The concept of owning the customer is not a new one – from General Motors to Google, businesses have always tried to foster deeply connected relationships with individuals.
In the past, this saw some of the largest brands investing in local knowledge, building strong, face-to-face links with customers that were based on trust and understanding.
These days the net is cast a lot wider, the information is gathered by a machine and trust is presumed. The concept of customer ownership is not necessarily because they are loyal to the brand, it’s because a company has acquired data that can be used to better understand their buying habits.
No longer is the end product the be-all-and-end-all for businesses – shifting boxes helps in the short term and is crucial for the financial stability of any business. But now more than ever it’s the conversation in and around the purchase that matters just as much. This has been mirrored by a change in emphasis in businesses’ finances – moving away from one-off big ticket buys to more regular service payments.
The need to acquire detailed customer information has meant that almost every company is fearful of becoming detached from the customer. The need to understand them through data or risk having to look to an intermediary now dictates the policy of companies that never considered it important to collect names and addresses, likes and dislikes.

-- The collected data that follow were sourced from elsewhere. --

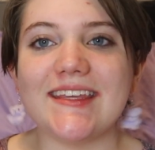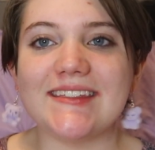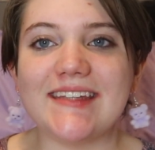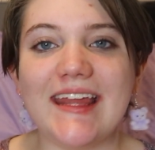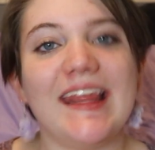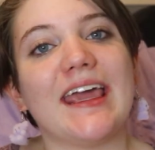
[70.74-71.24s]

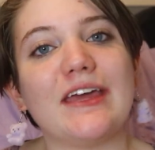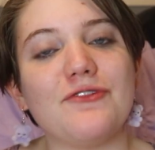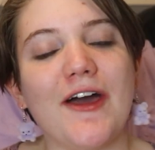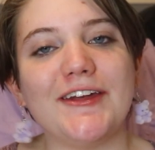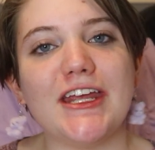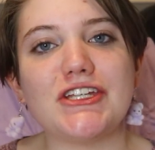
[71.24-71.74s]
Stay Naked
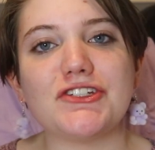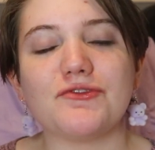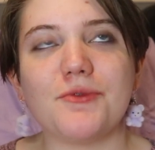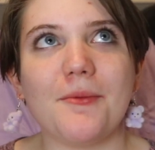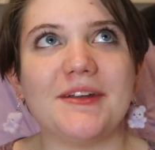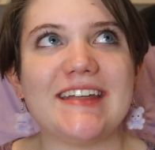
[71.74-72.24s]
foundation from
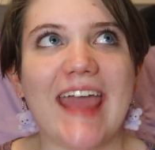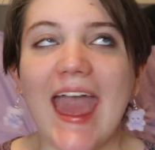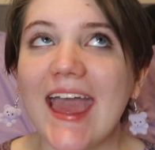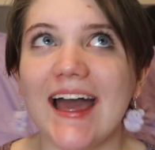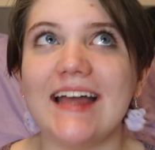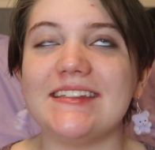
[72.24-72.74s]
Urban
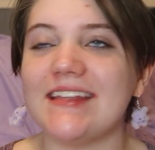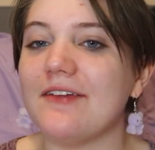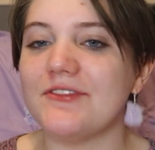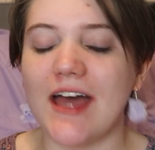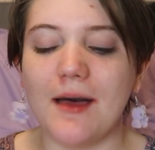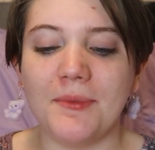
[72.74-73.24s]
Decay, I
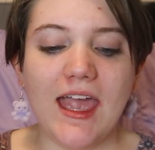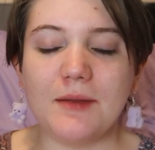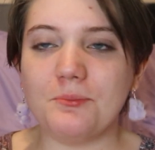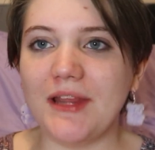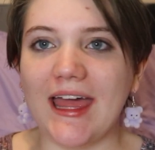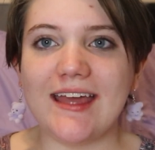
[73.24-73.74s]
saved up
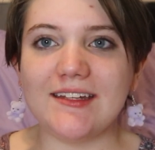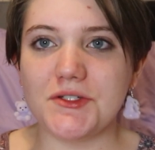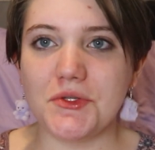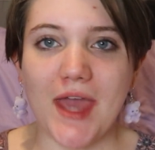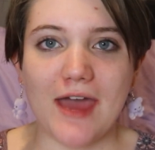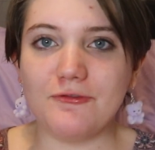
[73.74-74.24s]
and planned
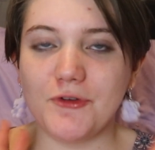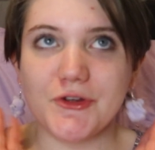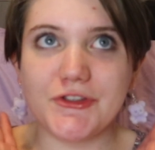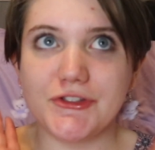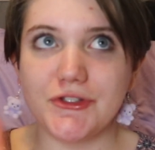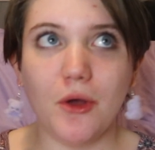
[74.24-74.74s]
to get for
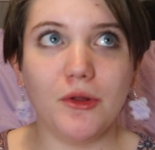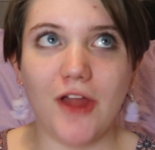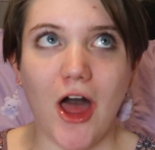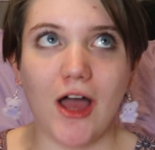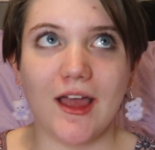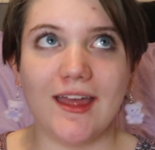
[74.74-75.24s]
so
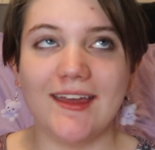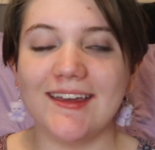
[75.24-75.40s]
long.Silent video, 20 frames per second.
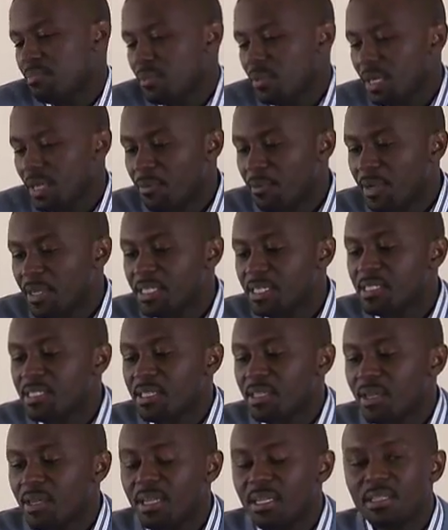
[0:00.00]
can register
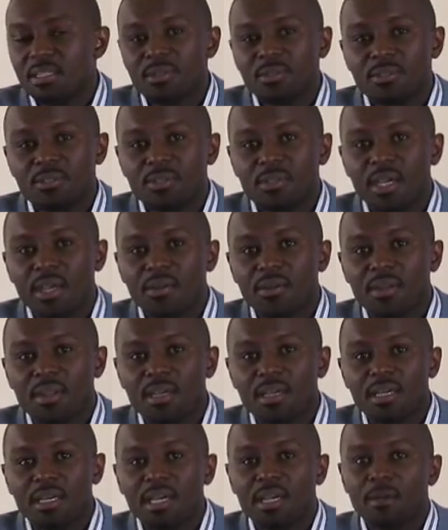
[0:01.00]
your clinical trial in
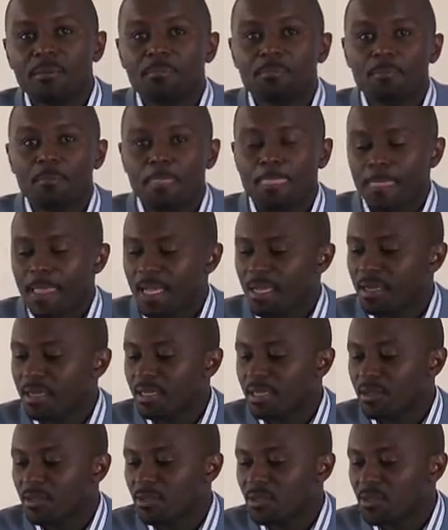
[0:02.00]
a
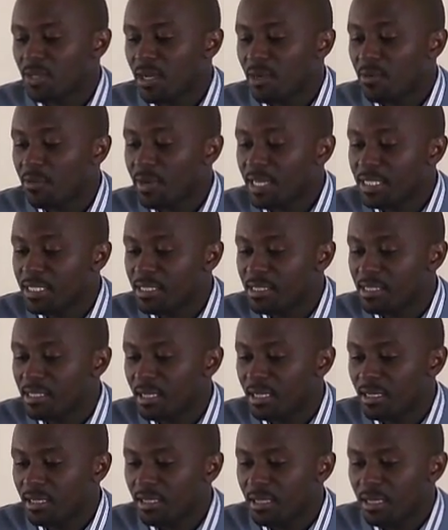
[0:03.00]
clinical trial
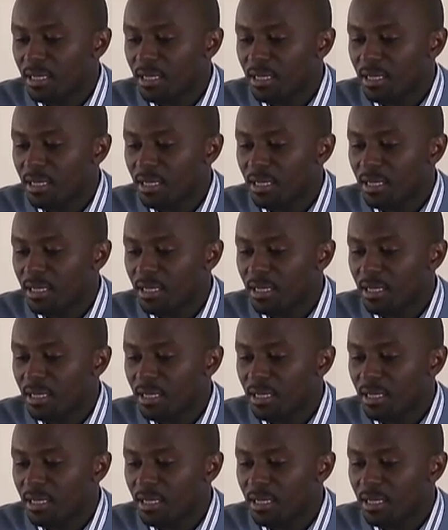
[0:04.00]
register.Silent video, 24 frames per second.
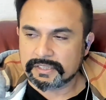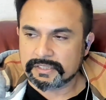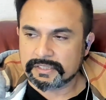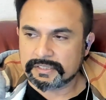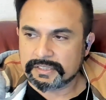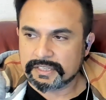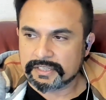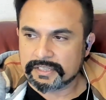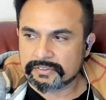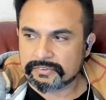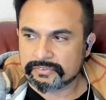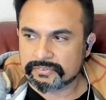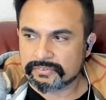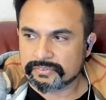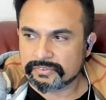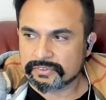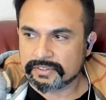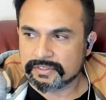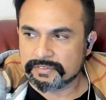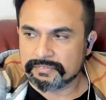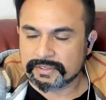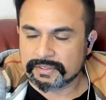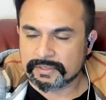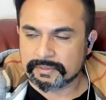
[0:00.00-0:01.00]
it takes
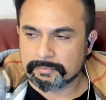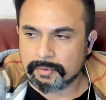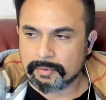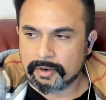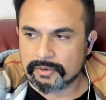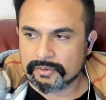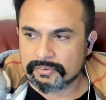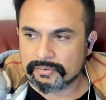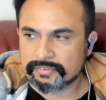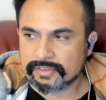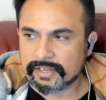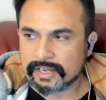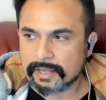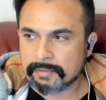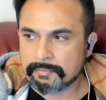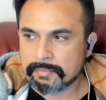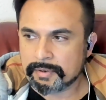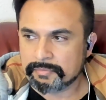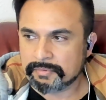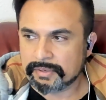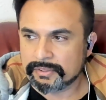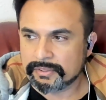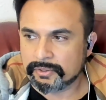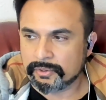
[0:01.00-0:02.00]
significant amount of time,
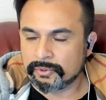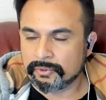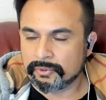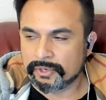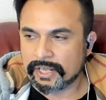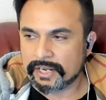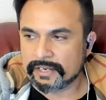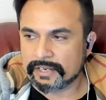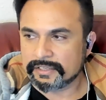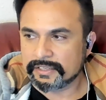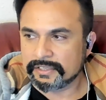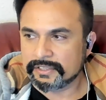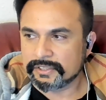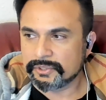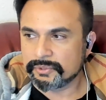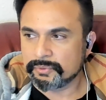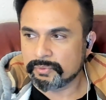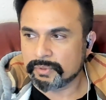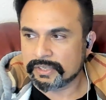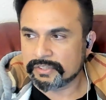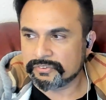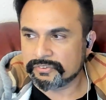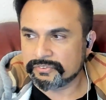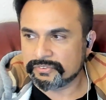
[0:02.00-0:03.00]
and when you're good at it, you
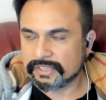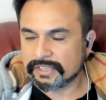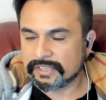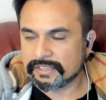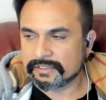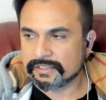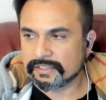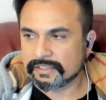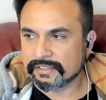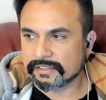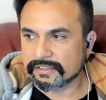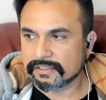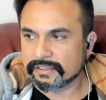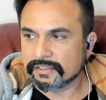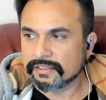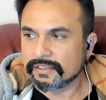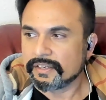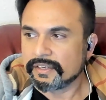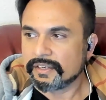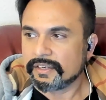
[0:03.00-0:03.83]
want to stay there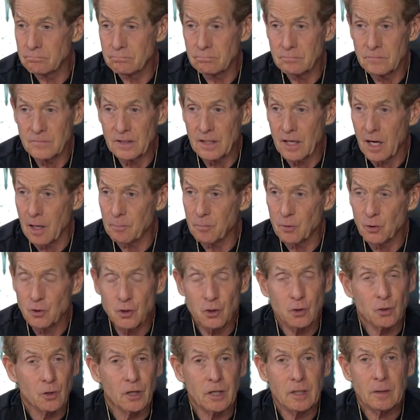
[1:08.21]
the
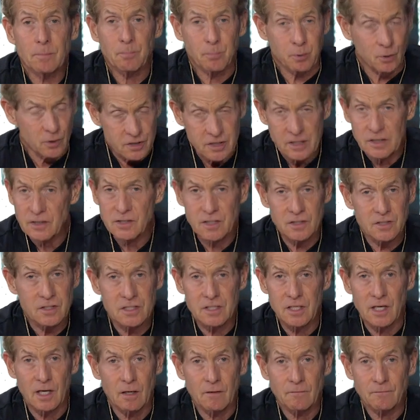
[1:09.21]
opportunity presents
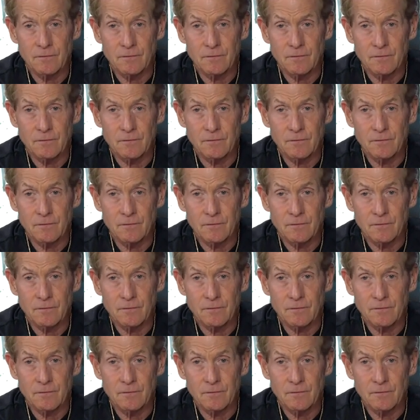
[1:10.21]
itself.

But the exponential growth of companies such as Facebook and Google, whose primary assets are the information they hold on consumers, has pushed other companies to act in a similar way. Huge sums are being spent on encouraging the ongoing engagement between businesses and their customers in an effort to maintain a strong direct link.
Whether or not such efforts truly bring businesses closer to their customers is unclear. They can certainly see more information about them, but whether that means they own them is yet to be proven.